- _Exercise requirements_
The entries that follow must be given again exactly, with the pictures excluded.

- _Records for the task_
"""
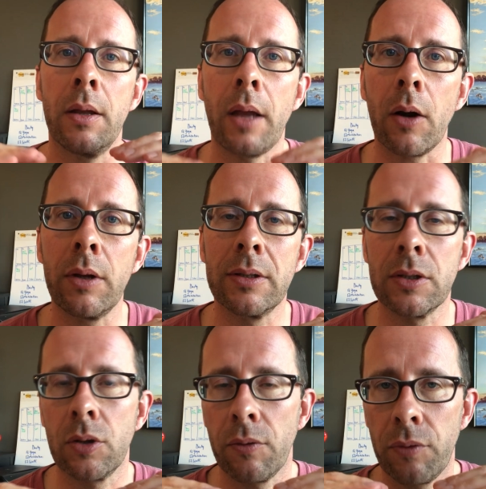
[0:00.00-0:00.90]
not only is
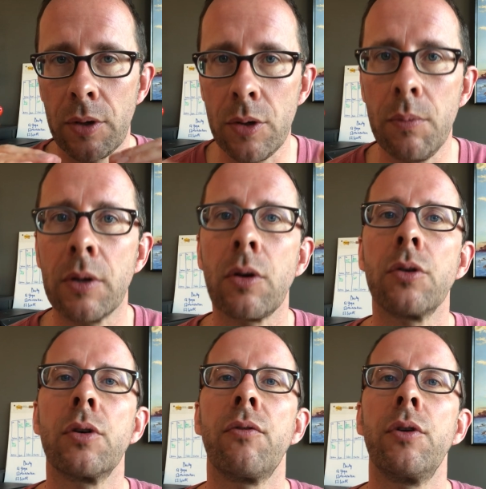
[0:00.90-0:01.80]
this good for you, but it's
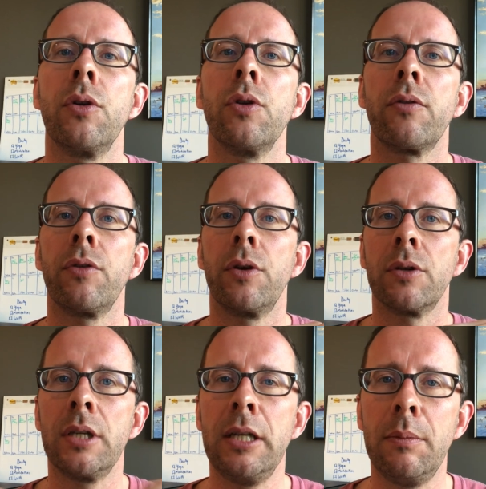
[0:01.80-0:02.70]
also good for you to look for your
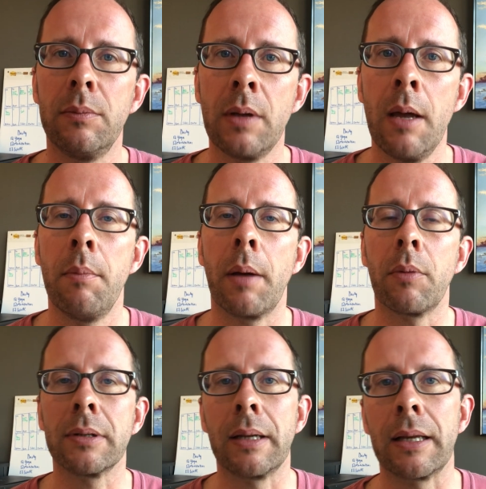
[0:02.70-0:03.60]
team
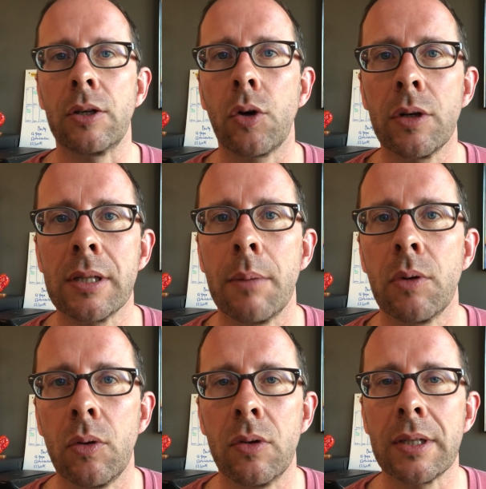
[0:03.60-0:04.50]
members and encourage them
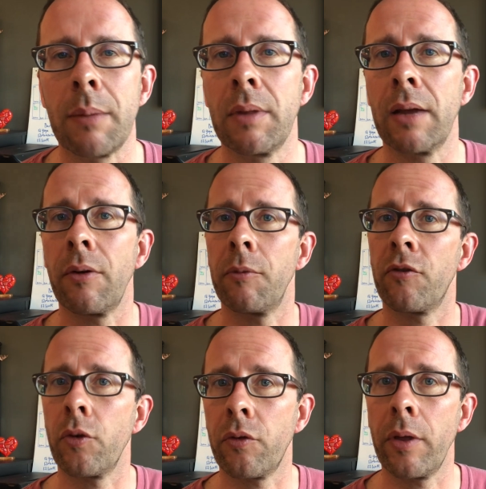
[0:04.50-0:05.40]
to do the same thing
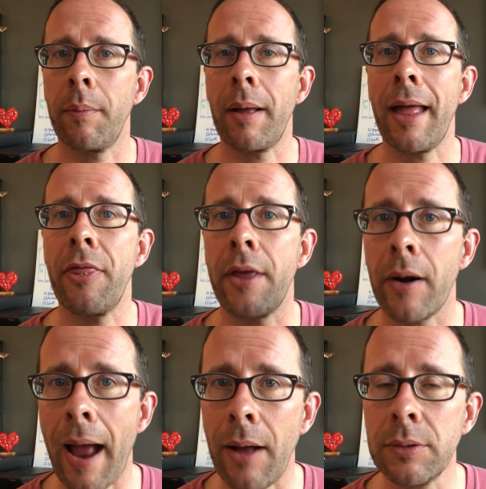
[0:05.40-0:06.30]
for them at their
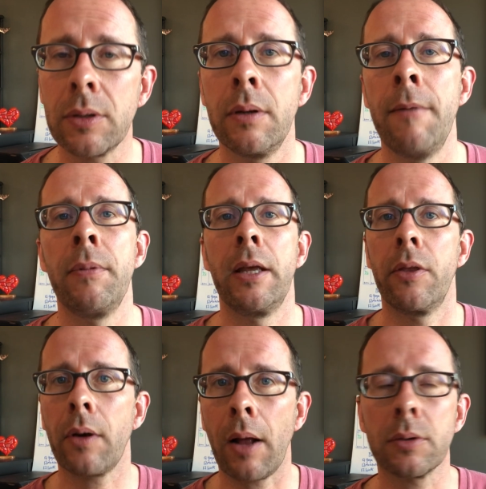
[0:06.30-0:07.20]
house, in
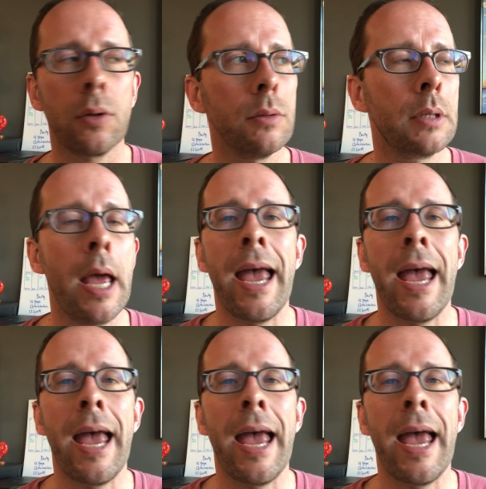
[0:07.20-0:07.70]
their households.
"""
- _The answer_
[0:00.00-0:00.90]
not only is
[0:00.90-0:01.80]
this good for you, but it's
[0:01.80-0:02.70]
also good for you to look for your
[0:02.70-0:03.60]
team
[0:03.60-0:04.50]
members and encourage them
[0:04.50-0:05.40]
to do the same thing
[0:05.40-0:06.30]
for them at their
[0:06.30-0:07.20]
house, in
[0:07.20-0:07.70]
their households.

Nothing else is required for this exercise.